1/ In the past few weeks the Twitter hashtag #PublishingPaidMe has revealed the true political economy of the global publishing industry. I came across the hashtag from Nick Mamatas and McKenzie Wark: I edited Mamatas at the former Disinformation website and read Wark as a contributor to the former 21C Magazine in Australia. The New York Times portrayed #PublishingPaidMe as an “industry reckoning” for publishers.
2/ I had a freelance journalism career from 1994 to 2004. In 1994, I worked for a year unpaid as a journalist and an industry liaison for the La Trobe University student newspaper Rabelais. Every two weeks I wrote several reviews, interviews or articles. I dealt with Australian, United Kingdom and United States film distributors, record labels, and publishers. During this year I was a practitioner of the New Journalism form of creative non-fiction pioneered by Hunter S. Thompson, Tom Wolfe, Joan Didion, Gay Talese. I also spent the year reading The New Republic, The Atlantic Monthly and other United States magazines in La Trobe University’s Borchardt library.
3/ Towards the end of 1994, I ran on a broad-based political ticket to be one of the Rabelais editors for 1995. My team lost the vote to a left-wing ticket that became infamous the next year when it published a shoplifting article and Premier Jeff Kennett cut its funding. In the meantime, I had reached out to the editors of the Perth, Australia-based REVelation countercultural magazine for a phone interview with the author J.G. Ballard. I followed this up with a New Journalism portrayal in early 1995 of Noam Chomsky’s Australian lecture tour, and an interview with the author Robert Anton Wilson, conducted by email from La Trobe University’s computing offices.
4/ The REVelation material led me to meet 21C publisher/editor Ashley Crawford. We worked together on a profile of the maverick physicist Jack Sarfatti who inspired the Roger Zemeckis film series Back To The Future, and who lived in a very X-Files like meta-fictional arcanum. I got to dialogue with 21C contributing editors, attend editorial meetings, provide marketing analysis for a planned books imprint, and conduct interviews for a possible book.
5/ 1996-98 was the peak of my freelance journalism career. This coincided with working for REVelation, 21C, and writing cover-stories for Marketing, Information Age, and Desktop magazines. But in early 1998 the publications REVelation and 21C folded. I took a sabbatical from publishing to focus on my undergraduate studies.

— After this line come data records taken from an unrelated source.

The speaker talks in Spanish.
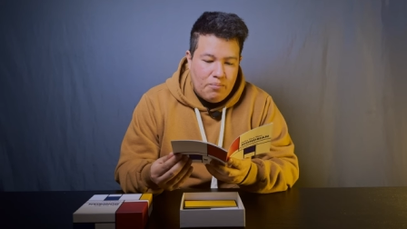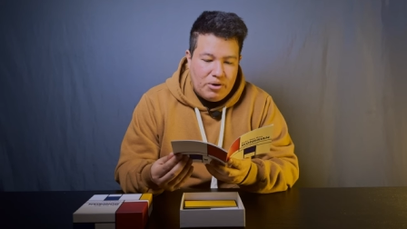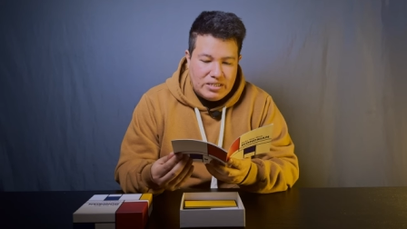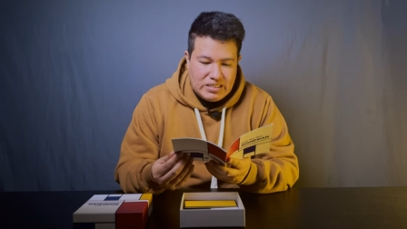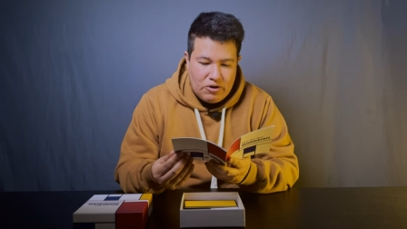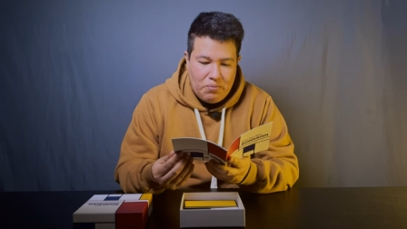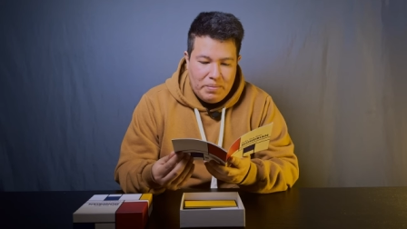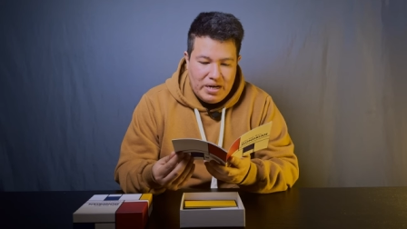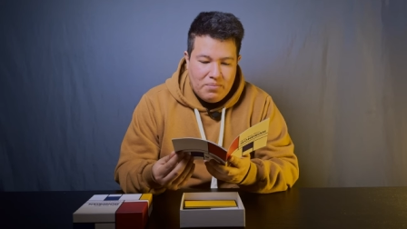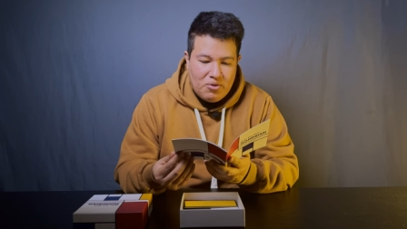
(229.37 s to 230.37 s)
Puedes hacer un
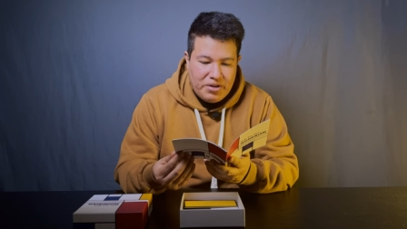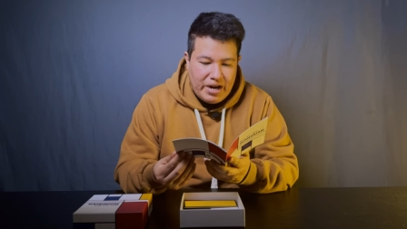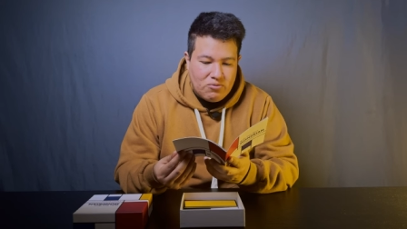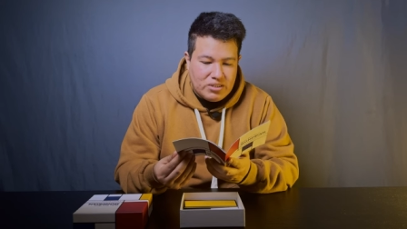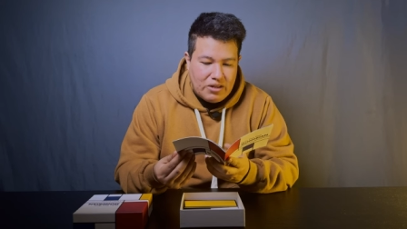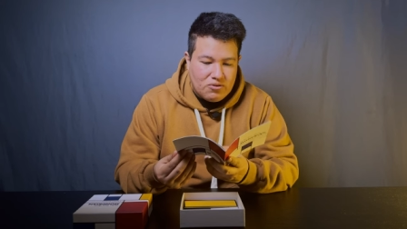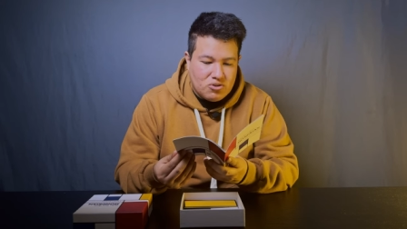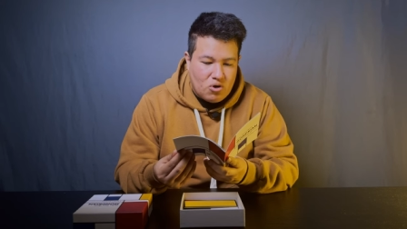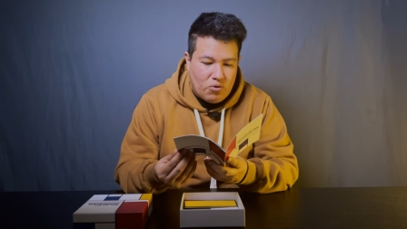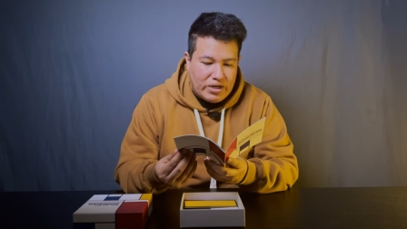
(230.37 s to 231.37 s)
mini Mondrian usando
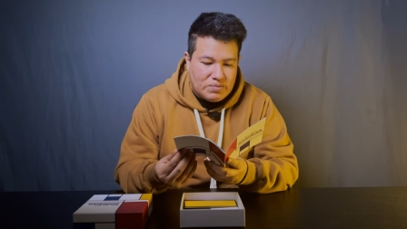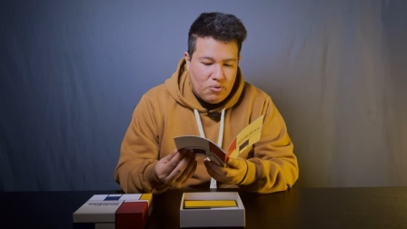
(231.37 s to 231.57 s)
solo unas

In June-July 1998, I started writing for the Disinformation website, and in November 1999, I became the subculture search engine’s website editor.
6/ Towards the end of the 1995-2000 Dotcom boom, I worked for Artbyte and Denmark’s Black Box magazine project. When dotcom funding was cut and the Web 2.0 era emerged I wrote for Internet.au on entrepreneurship and technology trends. One of my last articles was on Google’s initial public offering. I was also working as a researcher for the Smart Internet Technology CRC who didn’t want me to write for other publications. So, in 2004 I effectively ended my freelance career to concentrate on research, on editing the Disinformation website (until February 2008), and later on building a career in university research administration.
7/ As the #PublishingPaidMe hashtag has revealed, publishers vary in terms of their payrates for articles. REVelation paid about $AUD800 a cover story. 21C paid $AUD1300 an article but had international distribution and a high profile subscriber list. Desktop and Marketing were about $AUD1200 per article or cover story. I supplemented this income by working in charity telemarketing and writing public relations press releases for Dotcom era web development companies. When I was able to work for several different publishers at once this meant more regular cashflow.
8/ The intangible assets I was able to build was a reputation as a freelance journalist that enabled me to cover both Australian and United States markets. I was able to adapt to Dotcom era technological shifts such as conducting interviews over early messaging services and having articles published on global magazine websites. I was also able to work with a series of supportive editors and publishers who improved my articles and gave me the freedom to write on topics like memes in advertising that would later become much more influential in popular and political subcultures.
9/ In retrospect I made several key mistakes that I would not realise until much later. I didn’t understand tax efficient planning for journalism expenses. I didn’t understand how to negotiate stronger contracts. I didn’t understand the role of background and project created intellectual property in publishing. Although I developed a niche in countercultural publishing I did not yet understand the programmatic approach to research. I learned about these topics much later in my career when I worked closely with university lawyers and research centre directors. These sunk costs now enable me to advise Early and Mid Career academics on how not to make the same mistakes with their research and publishing.
10/ What the #PublishingPaidMe hashtag has revealed are the opportunity costs to authors of writing and releasing their creative material into the world. Working with a financially viable publisher that can survive in the long-term is important. Intangible assets like reputation and the ability to network with different editors can be just as important as having good story ideas. Developing your craft and knowing your audience are critical and are both now easier to achieve with blog publishing and social media platforms. Being aware of these hidden costs will enable authors to better evaluate the opportunity costs of publishing versus spending time on other activities.